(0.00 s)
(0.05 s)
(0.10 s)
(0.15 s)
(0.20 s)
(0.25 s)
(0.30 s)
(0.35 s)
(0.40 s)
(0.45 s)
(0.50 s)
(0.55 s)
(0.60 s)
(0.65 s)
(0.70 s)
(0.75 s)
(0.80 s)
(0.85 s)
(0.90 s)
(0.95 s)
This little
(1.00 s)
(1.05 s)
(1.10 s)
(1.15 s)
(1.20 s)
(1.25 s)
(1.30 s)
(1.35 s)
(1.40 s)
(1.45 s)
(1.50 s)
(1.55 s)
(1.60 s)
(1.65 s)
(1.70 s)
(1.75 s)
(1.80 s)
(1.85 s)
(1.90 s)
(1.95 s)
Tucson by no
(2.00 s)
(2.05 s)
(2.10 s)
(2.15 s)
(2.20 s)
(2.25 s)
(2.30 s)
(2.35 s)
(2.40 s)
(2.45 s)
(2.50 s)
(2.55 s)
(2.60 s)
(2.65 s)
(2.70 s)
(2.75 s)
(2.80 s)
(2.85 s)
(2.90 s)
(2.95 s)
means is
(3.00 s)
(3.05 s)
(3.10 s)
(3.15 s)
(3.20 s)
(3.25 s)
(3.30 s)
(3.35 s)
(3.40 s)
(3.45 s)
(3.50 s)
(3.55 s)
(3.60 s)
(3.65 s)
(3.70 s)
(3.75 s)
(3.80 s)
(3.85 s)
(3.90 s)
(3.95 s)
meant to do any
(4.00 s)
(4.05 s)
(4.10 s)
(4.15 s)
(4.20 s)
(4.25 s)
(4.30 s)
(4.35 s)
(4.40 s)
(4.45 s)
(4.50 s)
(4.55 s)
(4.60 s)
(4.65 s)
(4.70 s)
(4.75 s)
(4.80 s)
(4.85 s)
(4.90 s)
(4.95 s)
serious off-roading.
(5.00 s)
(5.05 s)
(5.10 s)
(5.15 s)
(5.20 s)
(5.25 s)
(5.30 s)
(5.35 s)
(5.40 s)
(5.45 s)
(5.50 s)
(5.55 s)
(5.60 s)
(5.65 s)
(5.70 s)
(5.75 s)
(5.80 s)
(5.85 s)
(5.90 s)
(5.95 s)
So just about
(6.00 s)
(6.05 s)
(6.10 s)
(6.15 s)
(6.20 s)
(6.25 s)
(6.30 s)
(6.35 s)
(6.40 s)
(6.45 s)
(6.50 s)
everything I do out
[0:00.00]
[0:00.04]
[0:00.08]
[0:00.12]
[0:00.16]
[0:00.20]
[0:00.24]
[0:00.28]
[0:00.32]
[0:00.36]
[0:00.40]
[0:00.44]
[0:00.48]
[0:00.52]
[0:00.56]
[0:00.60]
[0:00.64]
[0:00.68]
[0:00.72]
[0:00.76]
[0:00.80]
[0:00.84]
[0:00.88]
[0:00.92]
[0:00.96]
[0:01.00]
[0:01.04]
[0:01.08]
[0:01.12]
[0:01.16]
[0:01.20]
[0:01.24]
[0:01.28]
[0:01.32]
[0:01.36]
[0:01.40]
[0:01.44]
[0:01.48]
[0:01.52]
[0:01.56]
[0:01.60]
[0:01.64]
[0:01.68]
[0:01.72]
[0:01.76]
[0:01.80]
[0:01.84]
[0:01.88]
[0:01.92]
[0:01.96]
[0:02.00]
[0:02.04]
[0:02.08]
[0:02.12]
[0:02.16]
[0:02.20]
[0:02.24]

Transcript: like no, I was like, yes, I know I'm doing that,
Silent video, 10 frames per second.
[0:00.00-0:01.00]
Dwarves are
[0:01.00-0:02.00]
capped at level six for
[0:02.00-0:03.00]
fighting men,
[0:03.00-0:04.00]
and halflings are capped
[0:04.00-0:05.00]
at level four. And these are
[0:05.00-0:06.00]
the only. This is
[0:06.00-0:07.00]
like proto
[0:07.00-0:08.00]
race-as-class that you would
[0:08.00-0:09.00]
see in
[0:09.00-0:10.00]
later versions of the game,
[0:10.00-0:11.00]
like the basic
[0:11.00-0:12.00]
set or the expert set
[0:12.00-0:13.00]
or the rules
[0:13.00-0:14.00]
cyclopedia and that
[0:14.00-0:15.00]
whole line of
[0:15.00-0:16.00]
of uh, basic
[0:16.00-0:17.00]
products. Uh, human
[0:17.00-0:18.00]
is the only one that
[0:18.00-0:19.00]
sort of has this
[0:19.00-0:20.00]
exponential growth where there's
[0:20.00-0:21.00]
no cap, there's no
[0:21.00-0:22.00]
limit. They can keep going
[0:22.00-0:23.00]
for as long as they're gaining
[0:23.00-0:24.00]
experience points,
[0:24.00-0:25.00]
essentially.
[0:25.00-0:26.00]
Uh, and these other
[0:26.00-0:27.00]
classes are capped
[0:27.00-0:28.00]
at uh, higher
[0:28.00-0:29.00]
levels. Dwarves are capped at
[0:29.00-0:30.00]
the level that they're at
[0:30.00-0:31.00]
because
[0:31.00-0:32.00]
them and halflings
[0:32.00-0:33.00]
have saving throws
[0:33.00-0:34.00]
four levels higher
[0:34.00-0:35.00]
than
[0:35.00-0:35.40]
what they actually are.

▬▬▬

◆ To do
Each line of the listing should be echoed back exactly.

◆ Response to this exercise
(0.00 s)
(0.05 s)
(0.10 s)
(0.15 s)
(0.20 s)
(0.25 s)
(0.30 s)
(0.35 s)
(0.40 s)
(0.45 s)
(0.50 s)
(0.55 s)
(0.60 s)
(0.65 s)
(0.70 s)
(0.75 s)
(0.80 s)
(0.85 s)
(0.90 s)
(0.95 s)
This little
(1.00 s)
(1.05 s)
(1.10 s)
(1.15 s)
(1.20 s)
(1.25 s)
(1.30 s)
(1.35 s)
(1.40 s)
(1.45 s)
(1.50 s)
(1.55 s)
(1.60 s)
(1.65 s)
(1.70 s)
(1.75 s)
(1.80 s)
(1.85 s)
(1.90 s)
(1.95 s)
Tucson by no
(2.00 s)
(2.05 s)
(2.10 s)
(2.15 s)
(2.20 s)
(2.25 s)
(2.30 s)
(2.35 s)
(2.40 s)
(2.45 s)
(2.50 s)
(2.55 s)
(2.60 s)
(2.65 s)
(2.70 s)
(2.75 s)
(2.80 s)
(2.85 s)
(2.90 s)
(2.95 s)
means is
(3.00 s)
(3.05 s)
(3.10 s)
(3.15 s)
(3.20 s)
(3.25 s)
(3.30 s)
(3.35 s)
(3.40 s)
(3.45 s)
(3.50 s)
(3.55 s)
(3.60 s)
(3.65 s)
(3.70 s)
(3.75 s)
(3.80 s)
(3.85 s)
(3.90 s)
(3.95 s)
meant to do any
(4.00 s)
(4.05 s)
(4.10 s)
(4.15 s)
(4.20 s)
(4.25 s)
(4.30 s)
(4.35 s)
(4.40 s)
(4.45 s)
(4.50 s)
(4.55 s)
(4.60 s)
(4.65 s)
(4.70 s)
(4.75 s)
(4.80 s)
(4.85 s)
(4.90 s)
(4.95 s)
serious off-roading.
(5.00 s)
(5.05 s)
(5.10 s)
(5.15 s)
(5.20 s)
(5.25 s)
(5.30 s)
(5.35 s)
(5.40 s)
(5.45 s)
(5.50 s)
(5.55 s)
(5.60 s)
(5.65 s)
(5.70 s)
(5.75 s)
(5.80 s)
(5.85 s)
(5.90 s)
(5.95 s)
So just about
(6.00 s)
(6.05 s)
(6.10 s)
(6.15 s)
(6.20 s)
(6.25 s)
(6.30 s)
(6.35 s)
(6.40 s)
(6.45 s)
(6.50 s)
everything I do out
[0:00.00]
[0:00.04]
[0:00.08]
[0:00.12]
[0:00.16]
[0:00.20]
[0:00.24]
[0:00.28]
[0:00.32]
[0:00.36]
[0:00.40]
[0:00.44]
[0:00.48]
[0:00.52]
[0:00.56]
[0:00.60]
[0:00.64]
[0:00.68]
[0:00.72]
[0:00.76]
[0:00.80]
[0:00.84]
[0:00.88]
[0:00.92]
[0:00.96]
[0:01.00]
[0:01.04]
[0:01.08]
[0:01.12]
[0:01.16]
[0:01.20]
[0:01.24]
[0:01.28]
[0:01.32]
[0:01.36]
[0:01.40]
[0:01.44]
[0:01.48]
[0:01.52]
[0:01.56]
[0:01.60]
[0:01.64]
[0:01.68]
[0:01.72]
[0:01.76]
[0:01.80]
[0:01.84]
[0:01.88]
[0:01.92]
[0:01.96]
[0:02.00]
[0:02.04]
[0:02.08]
[0:02.12]
[0:02.16]
[0:02.20]
[0:02.24]

Transcript: like no, I was like, yes, I know I'm doing that,
Silent video, 10 frames per second.
[0:00.00-0:01.00]
Dwarves are
[0:01.00-0:02.00]
capped at level six for
[0:02.00-0:03.00]
fighting men,
[0:03.00-0:04.00]
and halflings are capped
[0:04.00-0:05.00]
at level four. And these are
[0:05.00-0:06.00]
the only. This is
[0:06.00-0:07.00]
like proto
[0:07.00-0:08.00]
race-as-class that you would
[0:08.00-0:09.00]
see in
[0:09.00-0:10.00]
later versions of the game,
[0:10.00-0:11.00]
like the basic
[0:11.00-0:12.00]
set or the expert set
[0:12.00-0:13.00]
or the rules
[0:13.00-0:14.00]
cyclopedia and that
[0:14.00-0:15.00]
whole line of
[0:15.00-0:16.00]
of uh, basic
[0:16.00-0:17.00]
products. Uh, human
[0:17.00-0:18.00]
is the only one that
[0:18.00-0:19.00]
sort of has this
[0:19.00-0:20.00]
exponential growth where there's
[0:20.00-0:21.00]
no cap, there's no
[0:21.00-0:22.00]
limit. They can keep going
[0:22.00-0:23.00]
for as long as they're gaining
[0:23.00-0:24.00]
experience points,
[0:24.00-0:25.00]
essentially.
[0:25.00-0:26.00]
Uh, and these other
[0:26.00-0:27.00]
classes are capped
[0:27.00-0:28.00]
at uh, higher
[0:28.00-0:29.00]
levels. Dwarves are capped at
[0:29.00-0:30.00]
the level that they're at
[0:30.00-0:31.00]
because
[0:31.00-0:32.00]
them and halflings
[0:32.00-0:33.00]
have saving throws
[0:33.00-0:34.00]
four levels higher
[0:34.00-0:35.00]
than
[0:35.00-0:35.40]
what they actually are.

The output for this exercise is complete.